JG : La vérité du spectacle ne tient pas forcément au roman policier dont part le récit. La question du suspense est l’une des questions du livre mais il y a deux thématiques centrales, la violence et la littérature. Au fond, il s’agit d’une thématique : le combat de la littérature contre la violence et le combat de la violence du réel contre la littérature. Il y a dans le fond de l’œuvre elle-même des questions aux raisons d’être du roman et du combat que livre l’écrivain (l’artiste, le lecteur ou le spectateur). J’ai envie de dire que tous se retrouvent dans ce combat-là, un combat difficile, que l’on ne peut jamais gagner. Parfois il s’agit d’un combat contre le « trop » comme dit Bolano quelque chose qui n’a pas de fin. La violence n’a pas de fin. Bolano essaie de trouver un début à cette violence. Il ne le trouve pas. La fin, il ne la trouvera jamais parce que le monde ne s’arrêtera jamais et la littérature non plus n’a pas de fin.

CJ:J’ai personnellement été très mal à l’aise avec cette violence dans la 4è partie par l’énumération impitoyable pendant plus de 2h de ces centaines de jeunes filles violées, torturées et massacrées. Avec une musique qui accentue la brutalité des faits.

JG : J’essaie de faire en sorte que l’on entende des voix annihilées et que la littérature se retrouve détruite à un moment donné par la violence du monde. C’est une chose que se joue notamment avec la musique du plateau. Dans la quatrième partie, nous avons essayé de faire en sorte que cette musique ne soit pas un accompagnement bienheureux mais quelque chose inscrit au cœur de la violence. J’ai envie de placer le spectateur à l’intérieur d’une expérience qui soit trop importante visuellement et auditivement pour sa compréhension. J’ai envie de le placer à travers une tonne de littérature qui soit à un moment donné presque  » trop  » pour lui. Je crois que le spectateur peut percevoir cette chose là.

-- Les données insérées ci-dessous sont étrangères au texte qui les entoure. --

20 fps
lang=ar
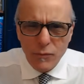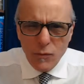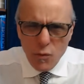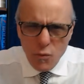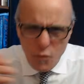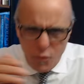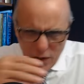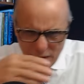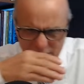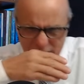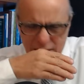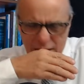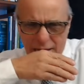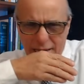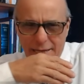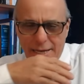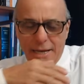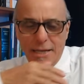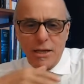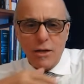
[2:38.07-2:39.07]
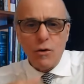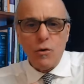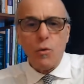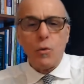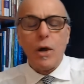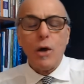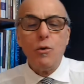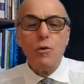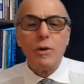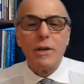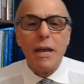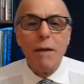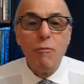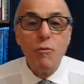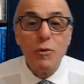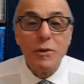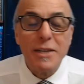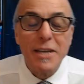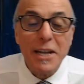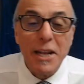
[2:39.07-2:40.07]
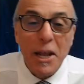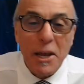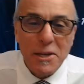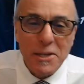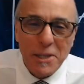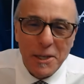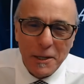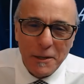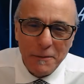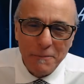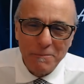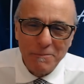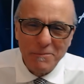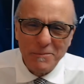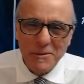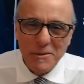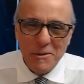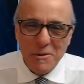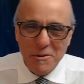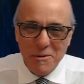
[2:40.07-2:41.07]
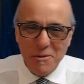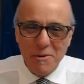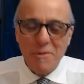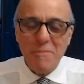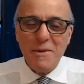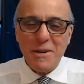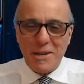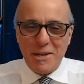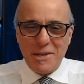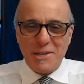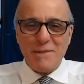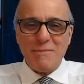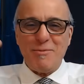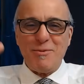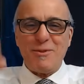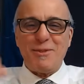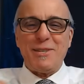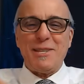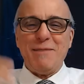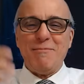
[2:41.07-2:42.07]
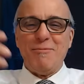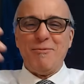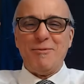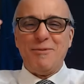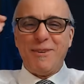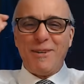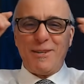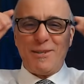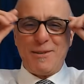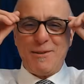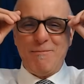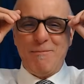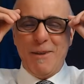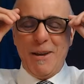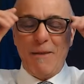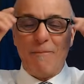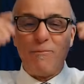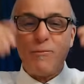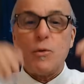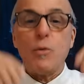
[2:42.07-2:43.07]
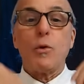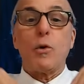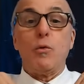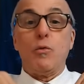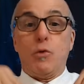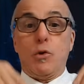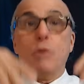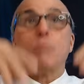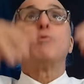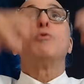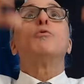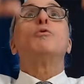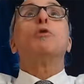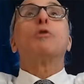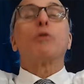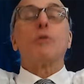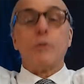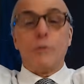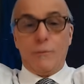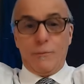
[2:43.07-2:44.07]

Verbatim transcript: وفي هاد الناحيه هادي وكانوا الكاميون ديال العسكر هما اللي كيجيبوا السيم وداك الشيء اه وكانوا كيبنوا دوك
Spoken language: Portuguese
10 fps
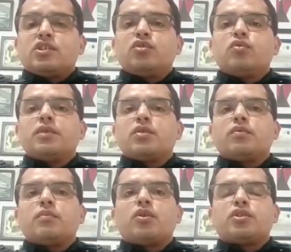número
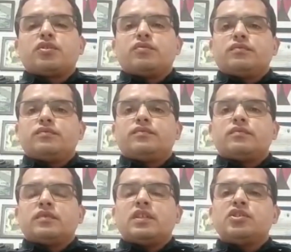mostra
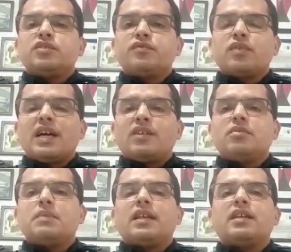né,
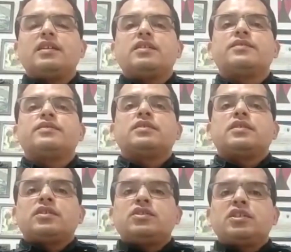divulgado em Belém,
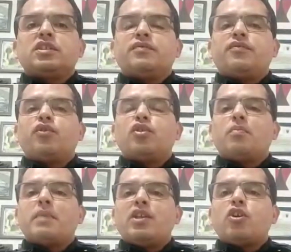de que foi
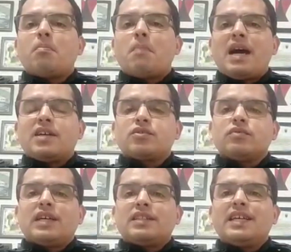o melhor março
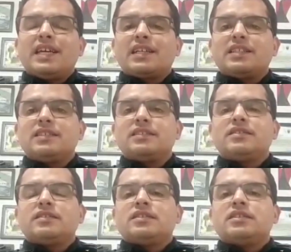da década,
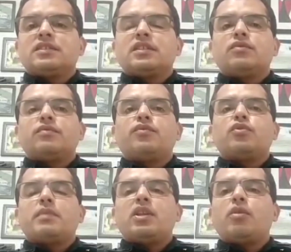então
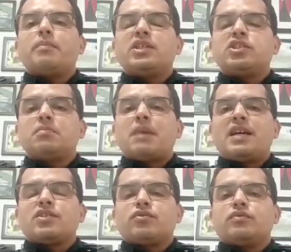foi o melhor mês de
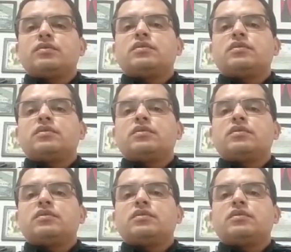março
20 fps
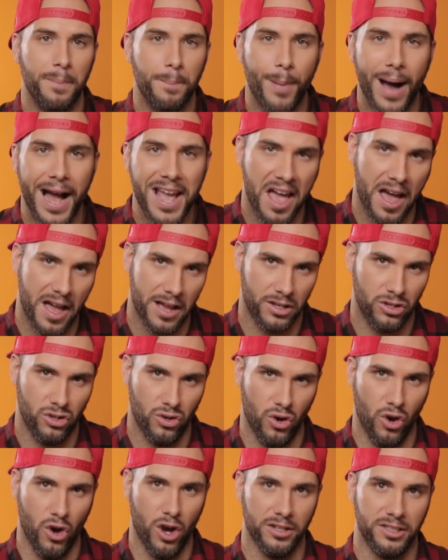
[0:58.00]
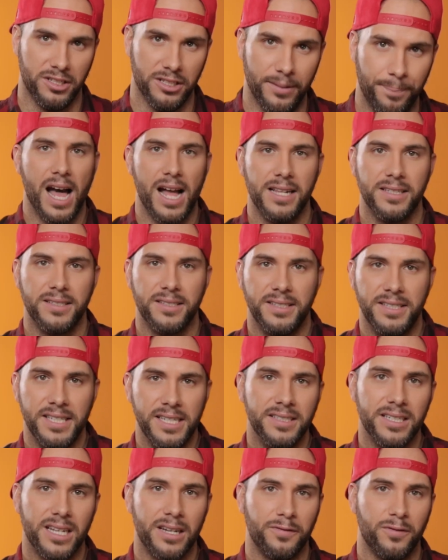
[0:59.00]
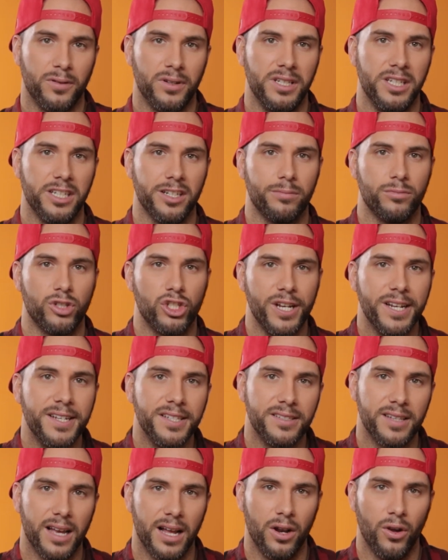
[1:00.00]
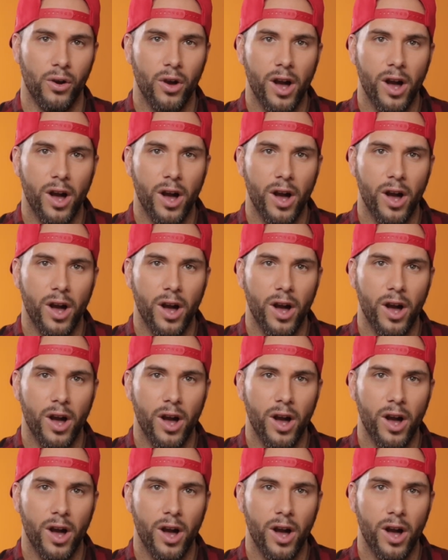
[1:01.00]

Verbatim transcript: de Bayer gehörte. Als dieser von ihrem Schicksal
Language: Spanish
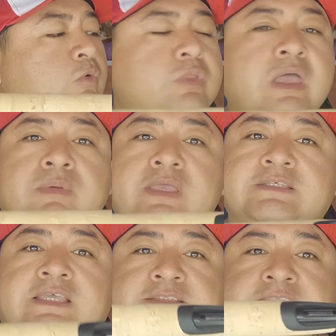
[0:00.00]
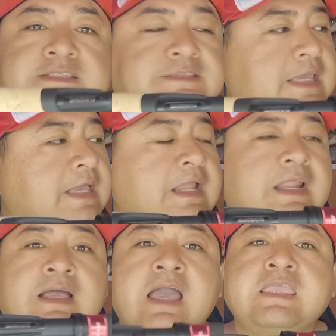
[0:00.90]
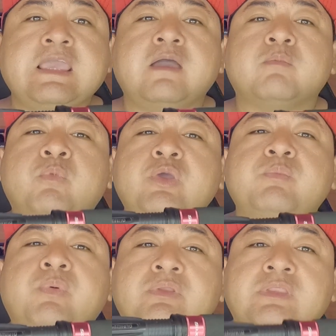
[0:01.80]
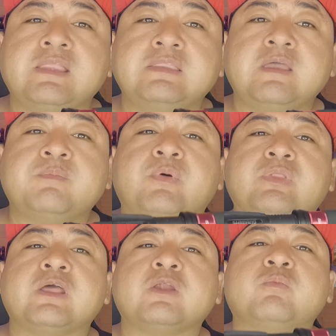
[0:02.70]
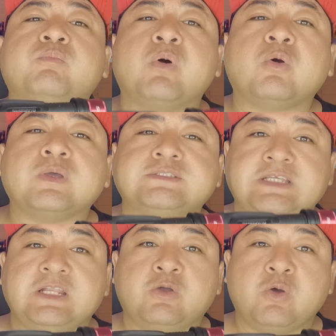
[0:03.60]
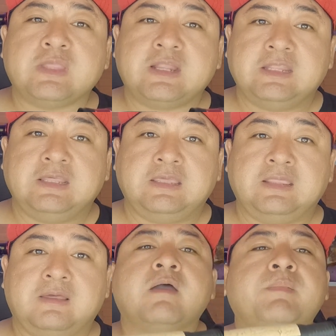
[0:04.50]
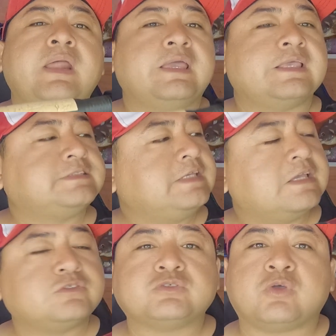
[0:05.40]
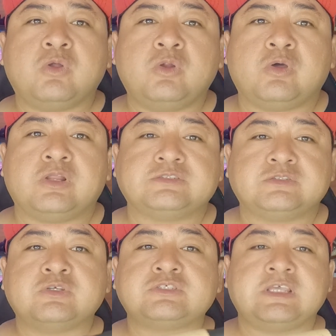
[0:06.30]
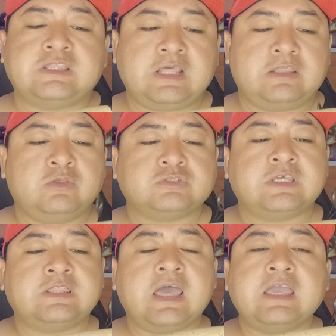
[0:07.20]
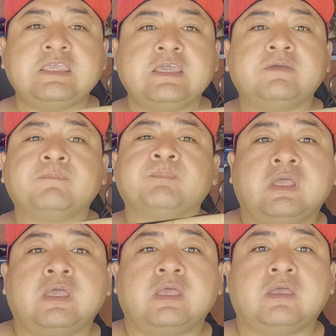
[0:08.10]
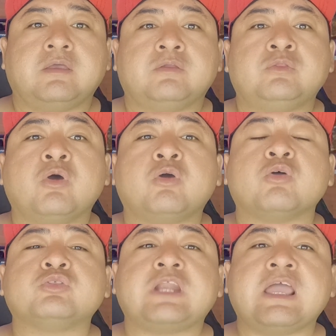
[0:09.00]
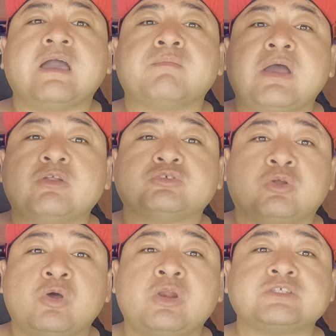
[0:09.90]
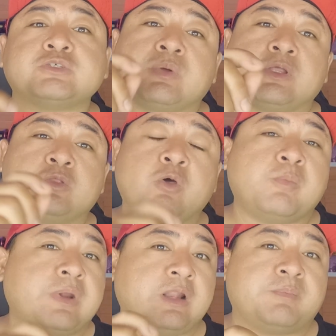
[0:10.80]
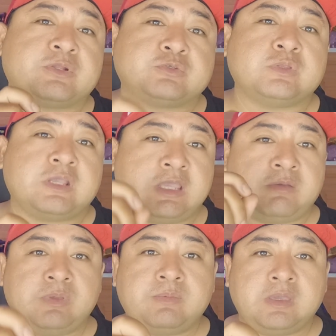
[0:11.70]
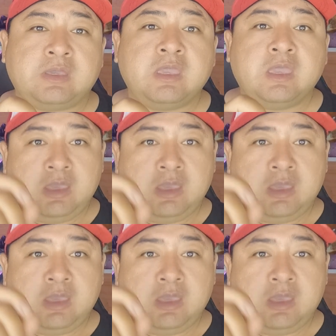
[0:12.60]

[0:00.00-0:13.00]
Una vez que está seca la caña, muy importante ponerle un poco de silicona líquida para que siga sus colores, no se, dañe, eh, no contraiga malos olores, sobre todo para las personas que viven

La quatrième partie fait 400 pages dans le livre. Le seul reproche que l’on peut me faire et que je peux entendre est que quand on a un livre on peut le lâcher. Au théâtre, soit on sort, soit on reste. C’est tout de même plus difficile comme expérience et c’est typiquement là que le théâtre à un intérêt en tant qu’art. Et c’est quasi le seul. Sinon, on ne fait plus de théâtre. Là, on peut proposer au spectateur d’être face à une violence et de choisir ou non de pouvoir en sortir. Il y a une heure trente de musique. Ensuite il y a un très long texte et dialogue. Ce n’est pas par principe de fidélité au livre. Mais à un moment donné les 400 dernières pages témoignent de cet intérêt pour la violence. Le noyau du livre est là. Si je simplifie la tâche au spectateur, je suis lâche envers moi-même et envers le message de la littérature que j’explore.

On ne voit pas les actions sanglantes et cela nous oblige à les imaginer. C’est d’autant plus violent. J’utilise beaucoup d’armes du théâtre qui permettent aux spectateurs de  » ressentir « . Il s’agit de mettre le spectateur face à sa position pure de lecteur et de personne qui imagine. Il est au cœur du travail. C’est lui qui agit le plus. 

 » 2666 «  d’après  Roberto Bolano, m.e.s de Julien Gosselin

-à Avignon jusqu’au 16 juillet.

-à Paris, Théâtre de l’Odéon, du 10 septembre au 16 octobre.

-à Amsterdam, Stadsschouwburg, du 17 au 21 mai 2017.